The ingredients needed to cook Pla Hang Tang Mo. Watermelon with sweet and salty salmon flakes:

  1. Prepare 1/4 of big watermelon.
  2. You need 1 tin of salmon.
  3. Get 2 tsp of sugar.
  4. Get 1 tsp of salt.
  5. Use 1 pinch of white pepper.
  6. Prepare 2 of shallots.
  7. Use 3 tbsp of vegetable oil.
  8. Prepare of Leftover cooked Jasmine rice.

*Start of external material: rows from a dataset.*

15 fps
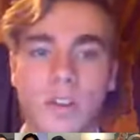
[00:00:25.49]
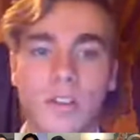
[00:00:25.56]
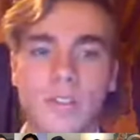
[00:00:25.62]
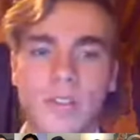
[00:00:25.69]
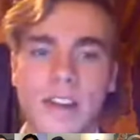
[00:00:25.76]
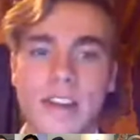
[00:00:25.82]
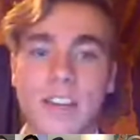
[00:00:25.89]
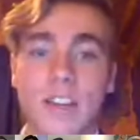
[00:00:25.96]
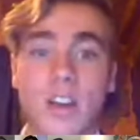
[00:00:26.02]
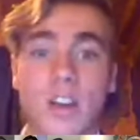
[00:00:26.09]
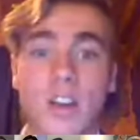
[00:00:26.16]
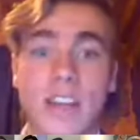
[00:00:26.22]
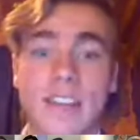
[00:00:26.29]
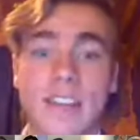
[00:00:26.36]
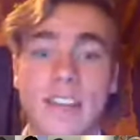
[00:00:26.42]
Who's ready to go
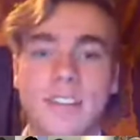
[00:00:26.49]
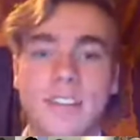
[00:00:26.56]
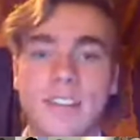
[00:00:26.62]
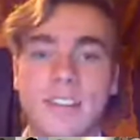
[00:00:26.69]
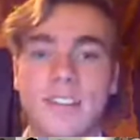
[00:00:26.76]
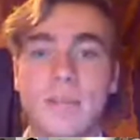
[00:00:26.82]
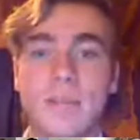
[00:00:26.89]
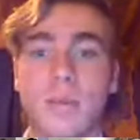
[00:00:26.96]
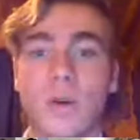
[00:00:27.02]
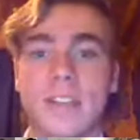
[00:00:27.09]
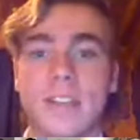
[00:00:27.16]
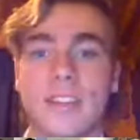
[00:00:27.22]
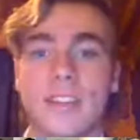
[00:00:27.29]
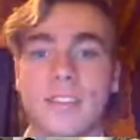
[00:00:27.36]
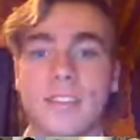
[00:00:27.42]
to SCDC in
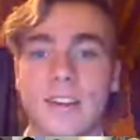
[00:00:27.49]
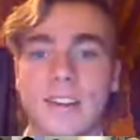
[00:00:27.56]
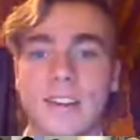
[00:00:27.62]
Portland this year?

Steps to make Pla Hang Tang Mo. Watermelon with sweet and salty salmon flakes:

  1. From tin of salmon. Use only salmon, squeezed all the water out. Break it all up on the baking tray. Spread it all out evenly..
  2. Baked it in the oven for about 20-30 min. Take it out a few time and turn them over..
  3. Thin slices shallots and fry it on medium heat vegetable oil..
  4. Once it become golden brown turn the heat off. Drain the oil off and put crispy onion on the kitchen towel..
  5. On a low heat pan, add 1 tsp of shallot oil in and add the roasted salmon in. Quick stir.
  6. Add some sugar, salt and pepper, crispy shallots..
  7. Cut up watermelon into small cubes. Prepare leftover rice. Plate up I put watermelon cube on a plate then crispy salmon shallots and add some Cooked Thai Jasmine rice. Decorate with my homegrown edible flowers. You can just put rice on one side, watermelon on the other side and top with crispy salmon..
  8. Just so refreshing and tasty 😋.

With mild flavor, the rind absorbs and tone down the sharp spices and flavor. Every bite of the watermelon rind is full of flavor. These Teddy Bear Cookies are So Cute and Sweet. Remove to a platter and serve immediately. Simple salmon and sweet potatoes become a gourmet meal in minutes, when topped with an easy, tangy lemon-caper sauce and spiked with a hit of spicy cayenne.